The problem: Below, locate the line that contains "[1:10.85-1:11.85]". Repeat exactly from that line to the line that contains "Frames from a", inclusive, leaving out the pictures.
[[ Dataset content open ]]
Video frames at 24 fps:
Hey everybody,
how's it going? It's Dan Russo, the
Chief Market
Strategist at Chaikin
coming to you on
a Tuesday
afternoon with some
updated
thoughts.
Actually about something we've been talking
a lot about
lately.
[[ Dataset content closed ]]
[[ Dataset content open ]]
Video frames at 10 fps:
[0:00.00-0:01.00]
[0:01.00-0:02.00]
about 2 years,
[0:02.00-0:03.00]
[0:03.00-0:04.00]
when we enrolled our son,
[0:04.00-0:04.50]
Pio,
[[ Dataset content closed ]]
[[ Dataset content open ]]
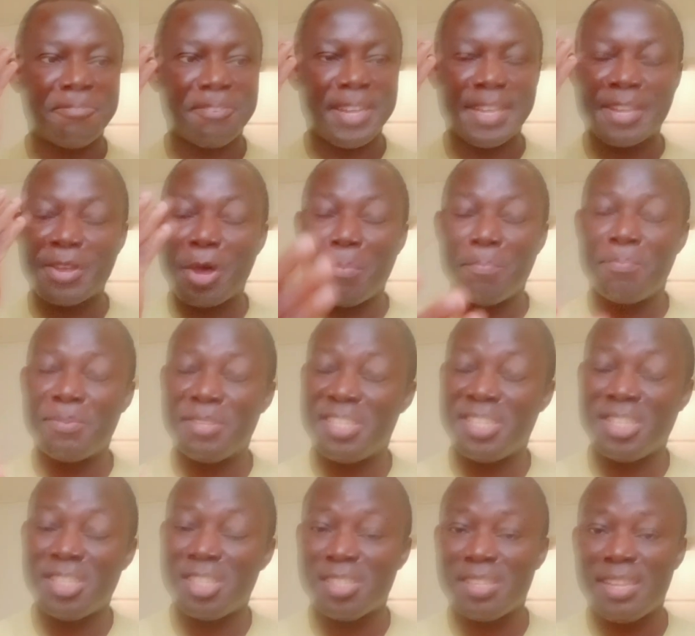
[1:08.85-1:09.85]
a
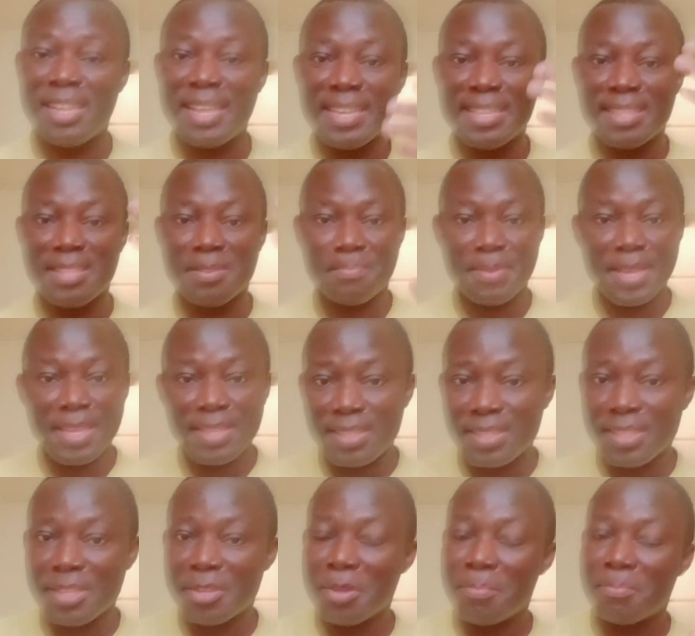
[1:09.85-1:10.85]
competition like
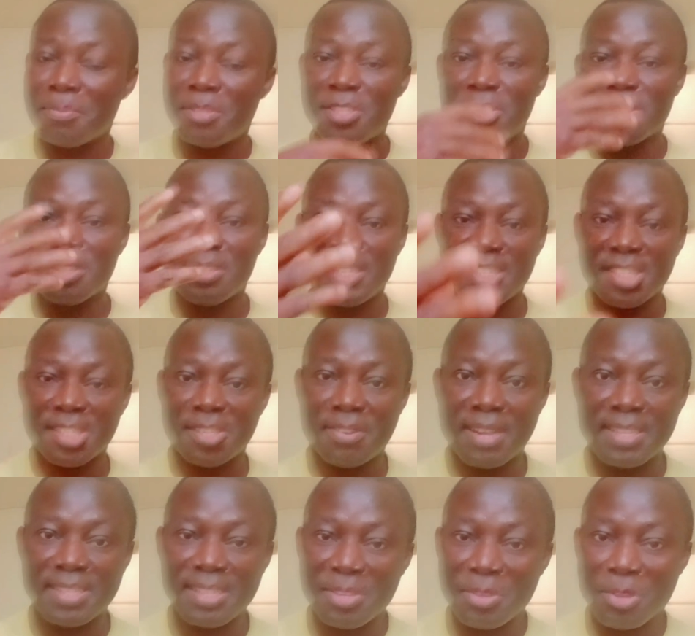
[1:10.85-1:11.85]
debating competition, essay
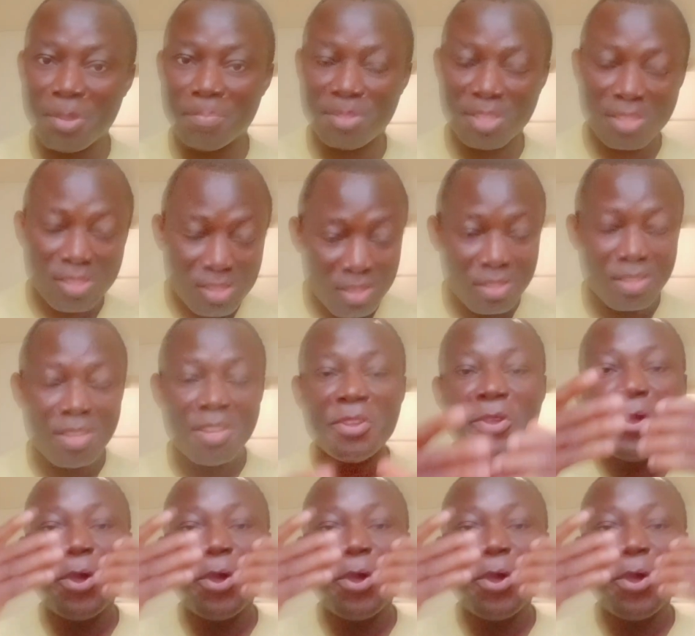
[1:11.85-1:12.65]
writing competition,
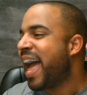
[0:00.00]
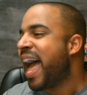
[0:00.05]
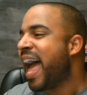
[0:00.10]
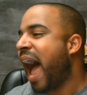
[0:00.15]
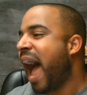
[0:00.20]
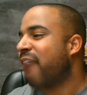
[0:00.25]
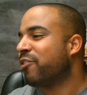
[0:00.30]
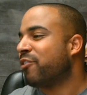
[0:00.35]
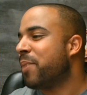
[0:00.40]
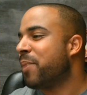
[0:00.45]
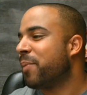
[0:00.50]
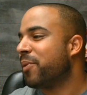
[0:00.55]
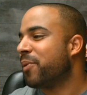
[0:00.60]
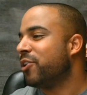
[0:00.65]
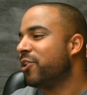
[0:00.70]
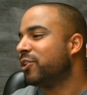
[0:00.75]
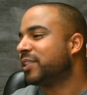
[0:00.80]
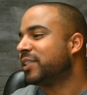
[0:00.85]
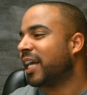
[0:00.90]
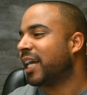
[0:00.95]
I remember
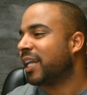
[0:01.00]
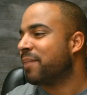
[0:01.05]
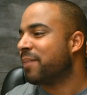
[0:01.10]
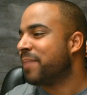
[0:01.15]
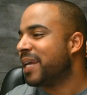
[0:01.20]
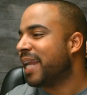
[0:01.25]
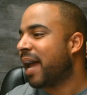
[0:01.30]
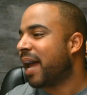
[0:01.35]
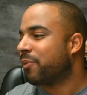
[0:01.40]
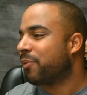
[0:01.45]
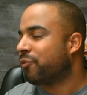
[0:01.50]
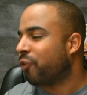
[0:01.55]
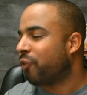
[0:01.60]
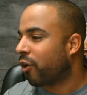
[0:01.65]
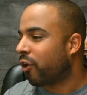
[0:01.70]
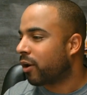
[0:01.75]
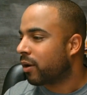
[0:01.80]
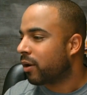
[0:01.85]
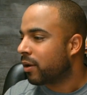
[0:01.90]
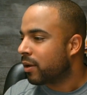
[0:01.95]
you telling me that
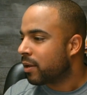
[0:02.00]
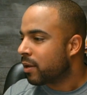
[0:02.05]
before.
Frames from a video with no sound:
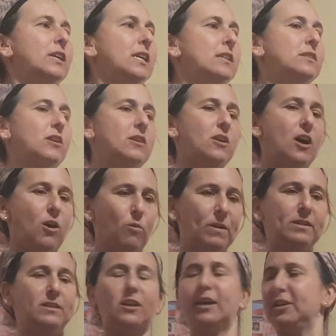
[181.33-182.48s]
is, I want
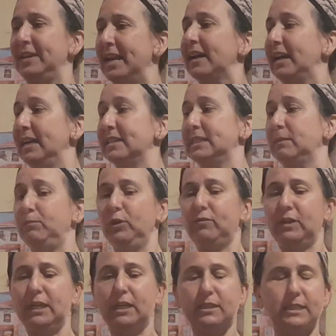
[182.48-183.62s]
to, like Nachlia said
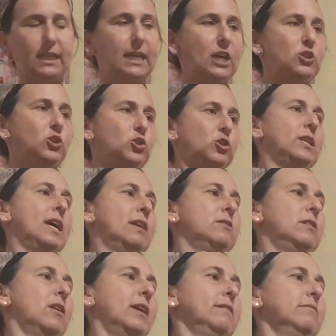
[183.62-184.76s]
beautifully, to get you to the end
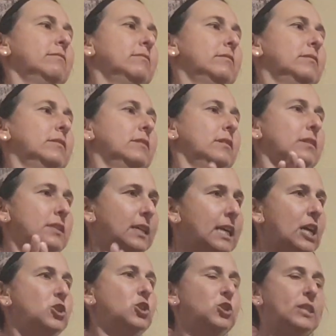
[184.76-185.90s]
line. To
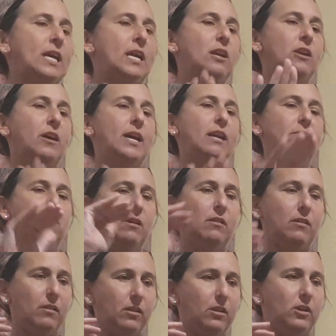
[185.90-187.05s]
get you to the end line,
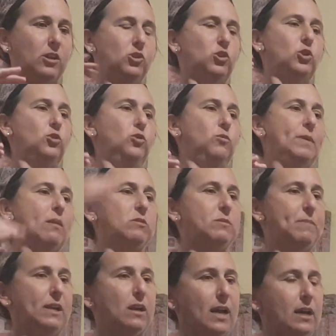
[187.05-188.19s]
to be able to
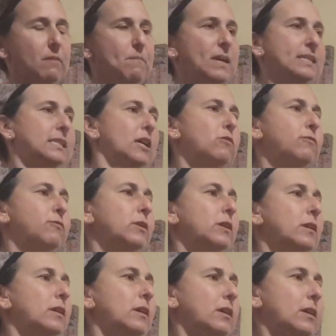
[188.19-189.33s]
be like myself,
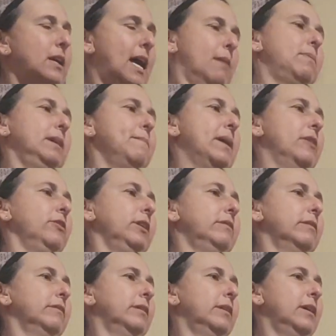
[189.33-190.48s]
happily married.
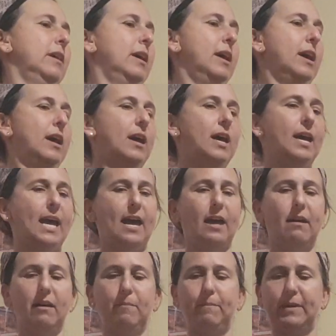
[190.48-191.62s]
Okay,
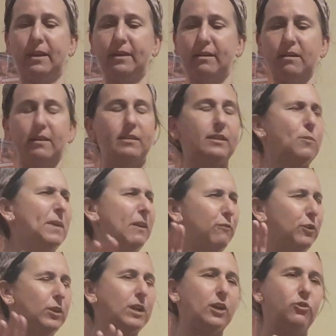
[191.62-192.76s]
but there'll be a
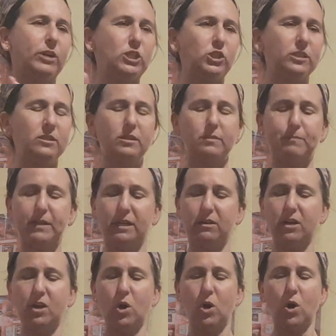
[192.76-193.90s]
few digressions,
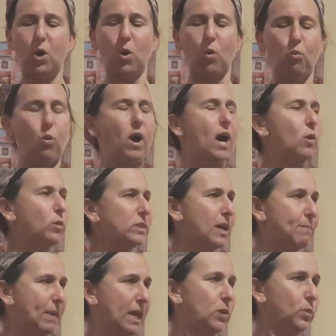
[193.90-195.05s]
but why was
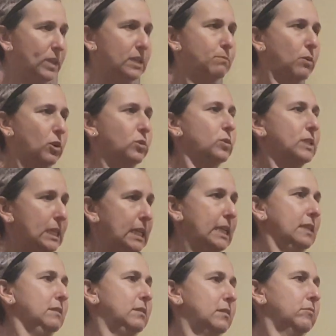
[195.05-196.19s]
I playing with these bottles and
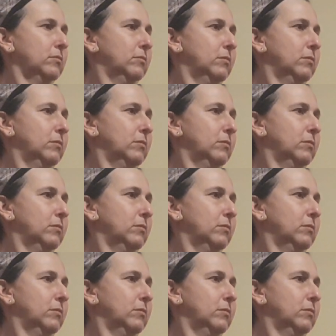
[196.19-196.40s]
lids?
[[ Dataset content closed ]]
Solved exercise:
[1:10.85-1:11.85]
debating competition, essay
[1:11.85-1:12.65]
writing competition,
[0:00.00]
[0:00.05]
[0:00.10]
[0:00.15]
[0:00.20]
[0:00.25]
[0:00.30]
[0:00.35]
[0:00.40]
[0:00.45]
[0:00.50]
[0:00.55]
[0:00.60]
[0:00.65]
[0:00.70]
[0:00.75]
[0:00.80]
[0:00.85]
[0:00.90]
[0:00.95]
I remember
[0:01.00]
[0:01.05]
[0:01.10]
[0:01.15]
[0:01.20]
[0:01.25]
[0:01.30]
[0:01.35]
[0:01.40]
[0:01.45]
[0:01.50]
[0:01.55]
[0:01.60]
[0:01.65]
[0:01.70]
[0:01.75]
[0:01.80]
[0:01.85]
[0:01.90]
[0:01.95]
you telling me that
[0:02.00]
[0:02.05]
before.
Frames from a video with no sound:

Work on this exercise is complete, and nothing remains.